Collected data
==========

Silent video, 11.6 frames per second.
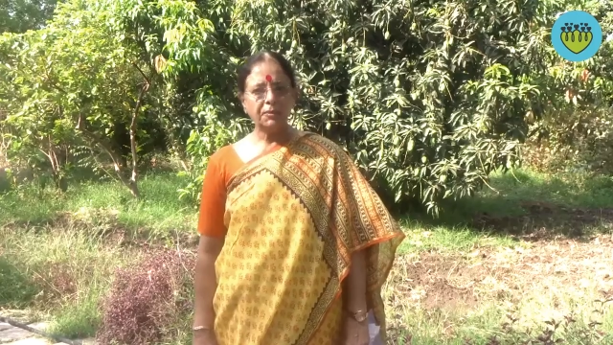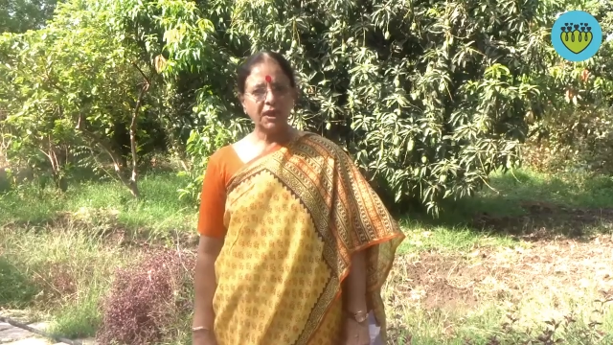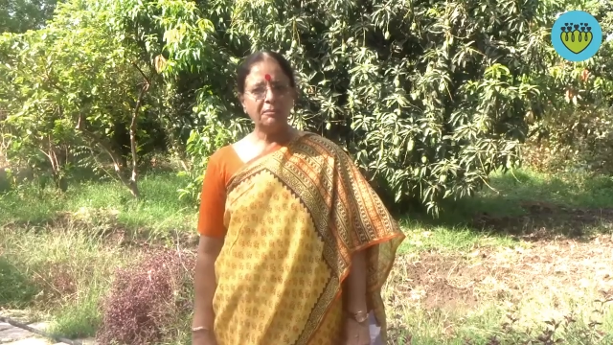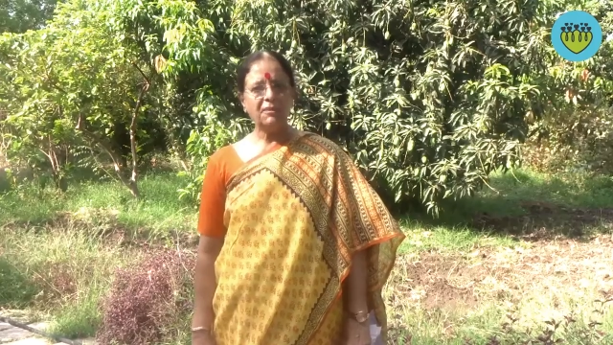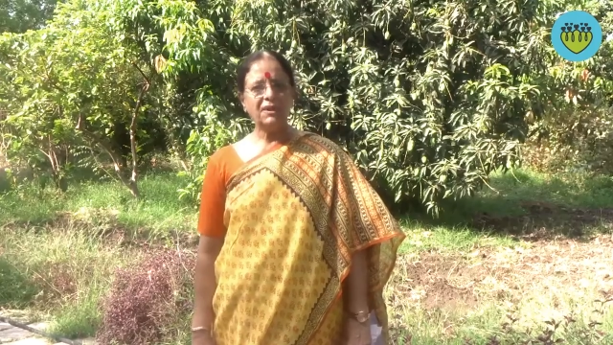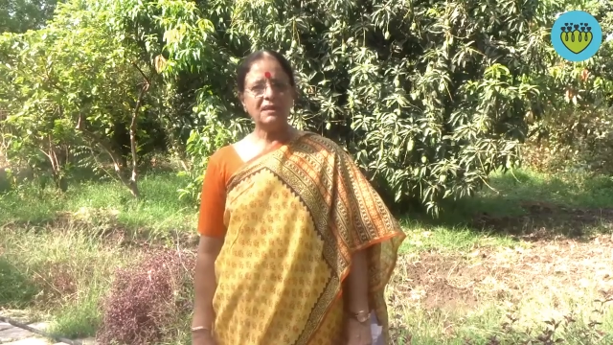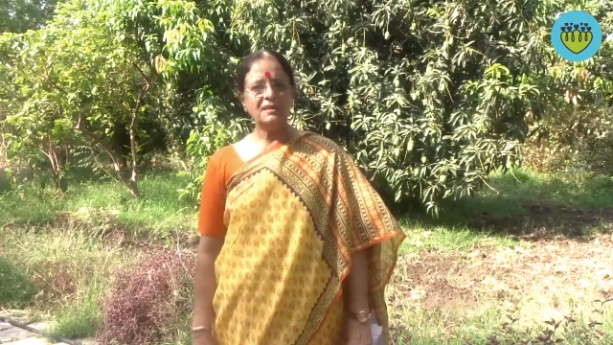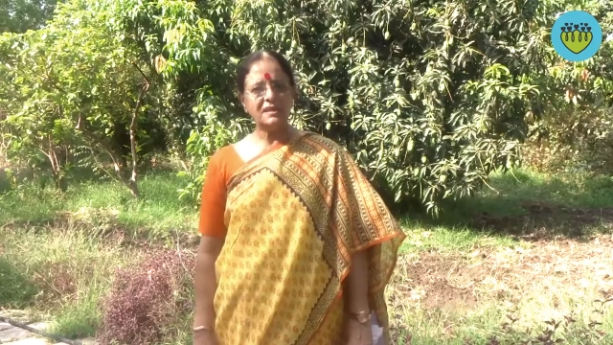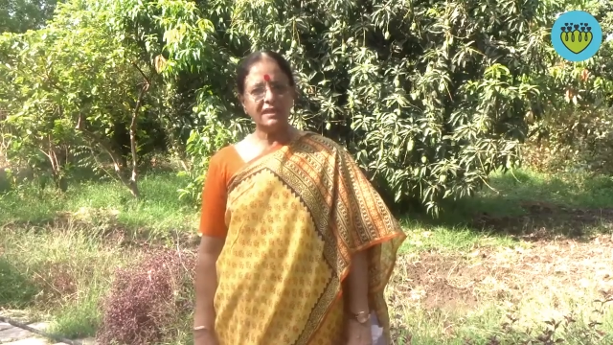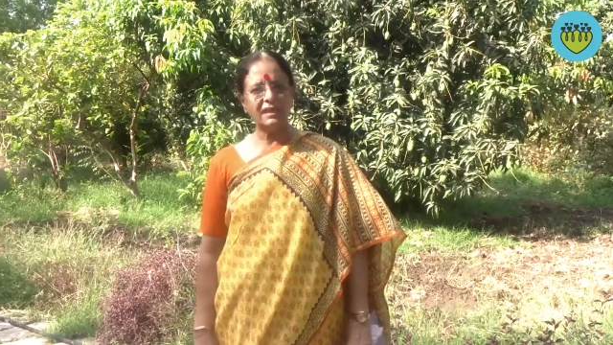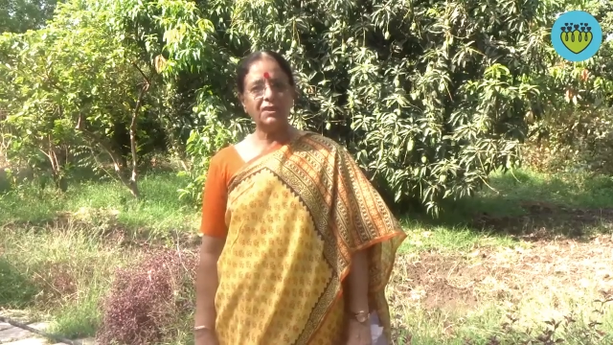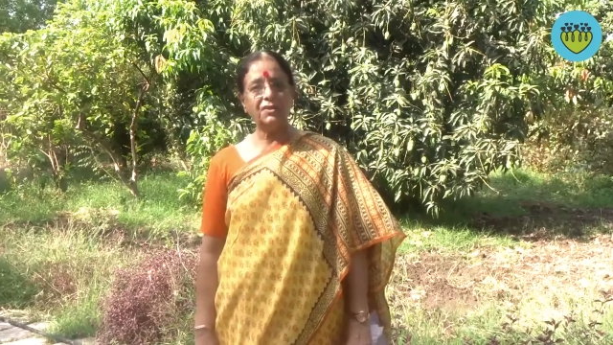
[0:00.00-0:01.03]
primary,
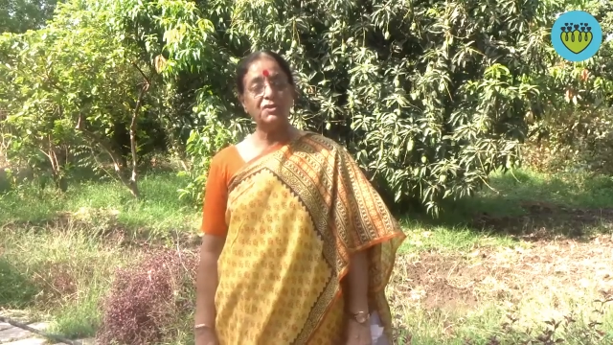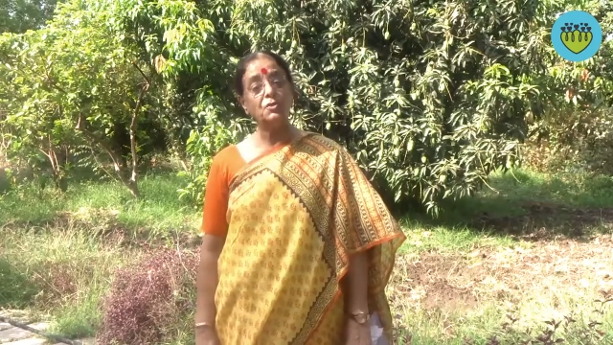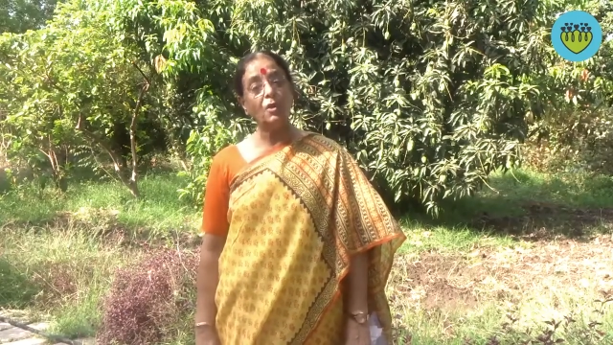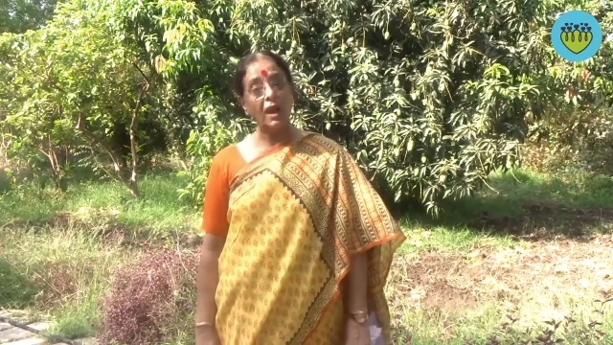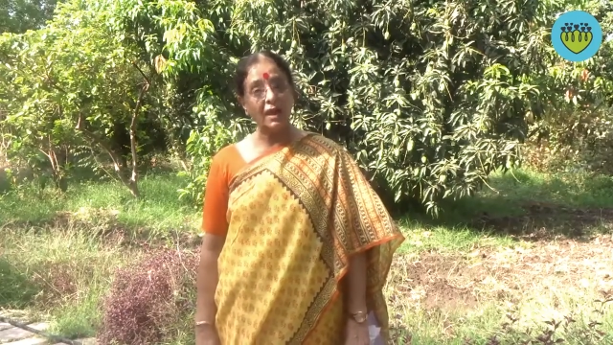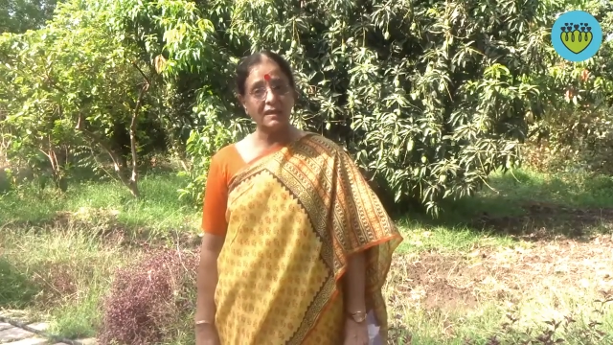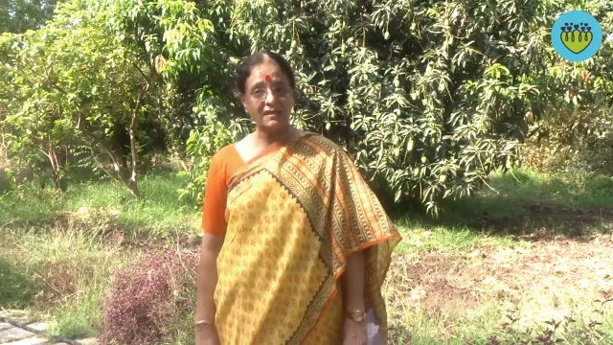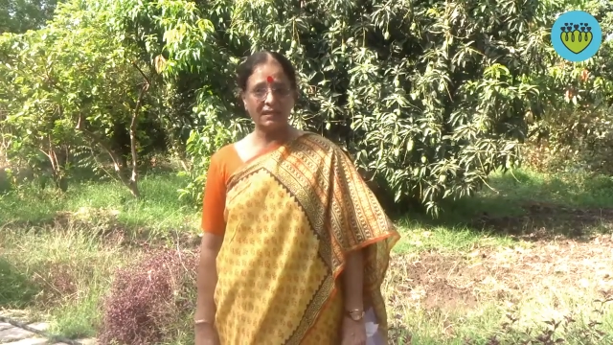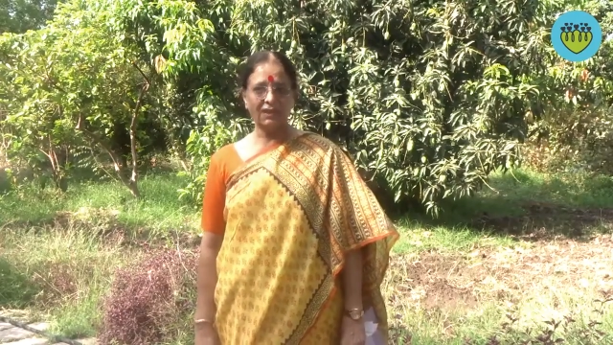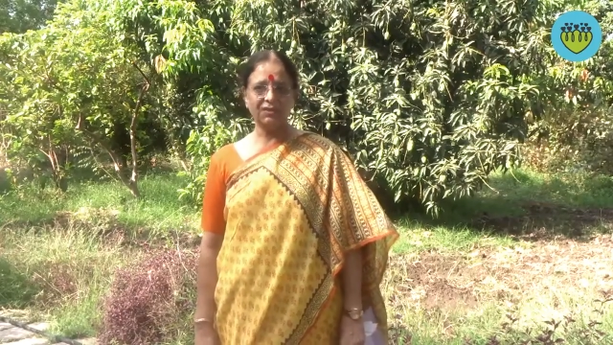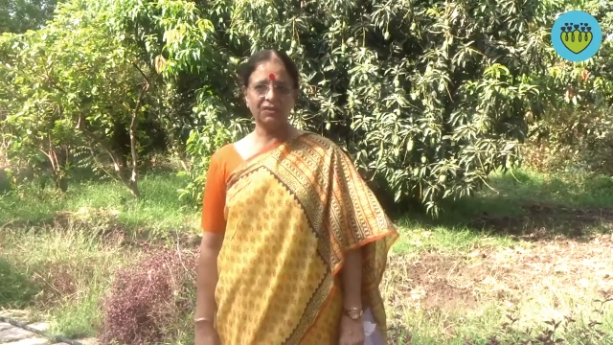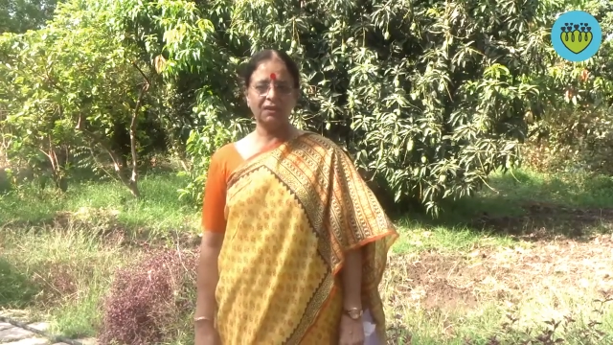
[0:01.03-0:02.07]
secondary to higher
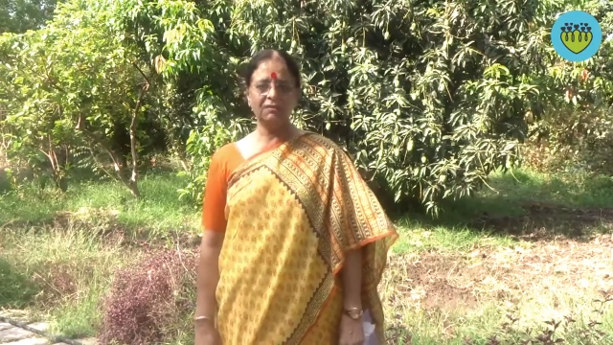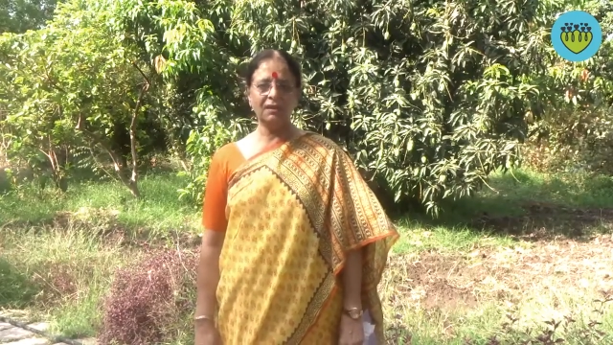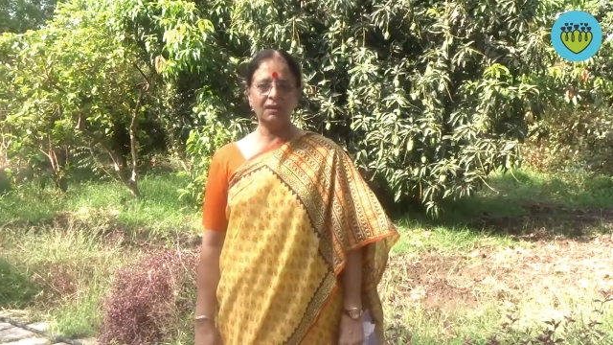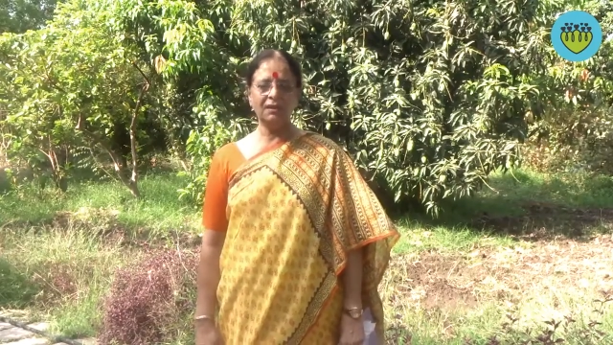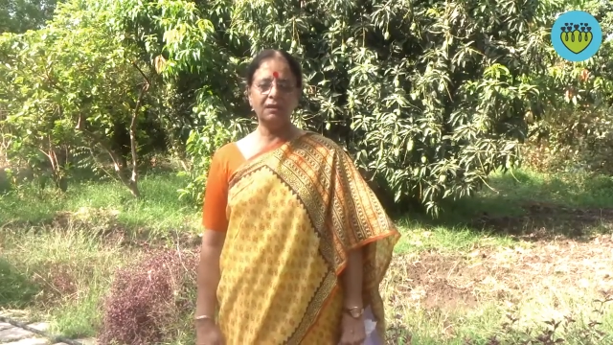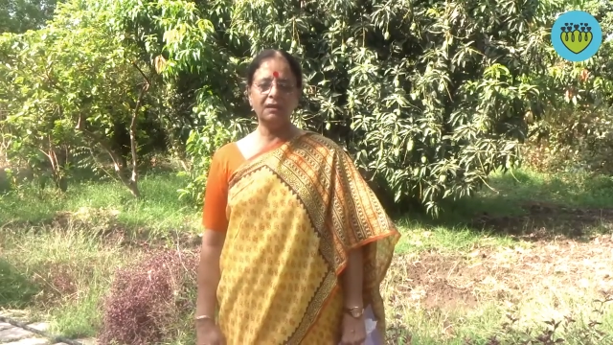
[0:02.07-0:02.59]
secondary level,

==========

Exercise brief: In this exercise, set down all of the data exactly, without the pictures.

Your response:
Silent video, 11.6 frames per second.
[0:00.00-0:01.03]
primary,
[0:01.03-0:02.07]
secondary to higher
[0:02.07-0:02.59]
secondary level,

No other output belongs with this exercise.